[antlr-interest] Parsing a sequence of objects

Wed Jan 27 01:19:19 PST 2010

Given an attribute grammar (with probably only synthesized attributes), 
instead of parsing a sequence of terminal strings, I want to parse a 
sequence (array) of (Java) Objects. Each object o has 3 fields:
(1) String name
(2) Object[] p
(3) String c
The terminals in the grammar correspond exactly to the name field of an 
object (each o.name is a terminal), so parsing decisions should be done 
based on this field (perhaps no lexer is needed?).
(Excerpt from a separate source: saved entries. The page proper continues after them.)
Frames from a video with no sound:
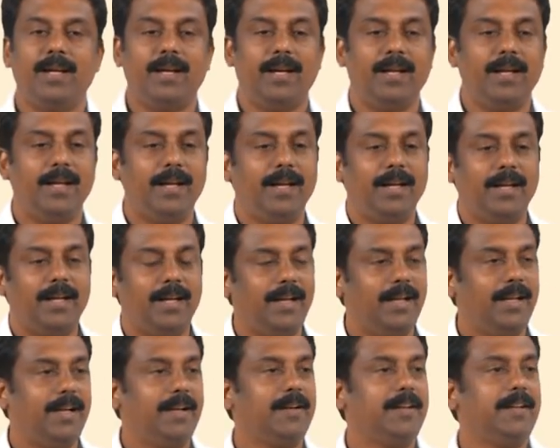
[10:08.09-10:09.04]
uh,
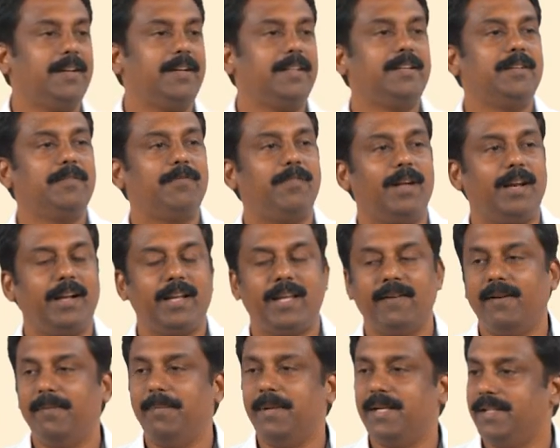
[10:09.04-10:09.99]
for a
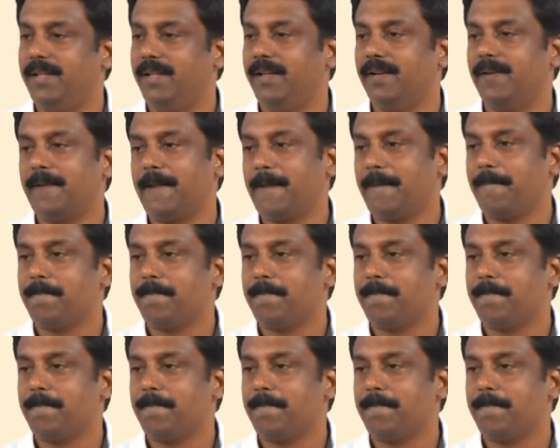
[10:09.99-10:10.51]
given material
In the attribute grammar the other two fields of the object must be used 
as attributes of the terminal (note that the values of these attributes 
are NOT given by a production in the grammar!! but instead are given 
(before parsing) in each object), and it must be possible to define the 
(synthesized) attributes of non-terminals in terms of the attributes of 
the terminals (namely, the o.p and o.c fields). To make it more clear, 
consider the following example (I will denote each object as a triple 
(name, p, c)):

Given a sequence of objects
    ("first", p1, "z"), ("first", p2, "y"), ("last", p3, "z"), ("last", 
p4, "x")

and the attribute grammar
  S ::=   FIRST LAST { $cSet = createset($FIRST.c, $LAST.c); }
        | FIRST S1=S LAST { $cSet = union($S1.cSet, createset($FIRST.c, 
$LAST.c)); }
where cSet an attribute of type 'set of Strings', createset creates a 
new set containing its parameters as elements of the set, and union(a,b) 
returns the union of the sets a and b

the parsing of the sequence of objects produces:

                        S.cSet = {"x","y","z"}
                       /          |           \
                      /           |            \
                     /            |             \
                    /             |              \
                   /              |               \
FIRST = ("first",p1,"z")   S.cSet = {"y", "z"}    LAST = ("last", p4, "x")
                              /       \
                             /         \
                            /           \
                           /             \
     FIRST = ("first", p2, "y")         LAST = ("last", p3, "z")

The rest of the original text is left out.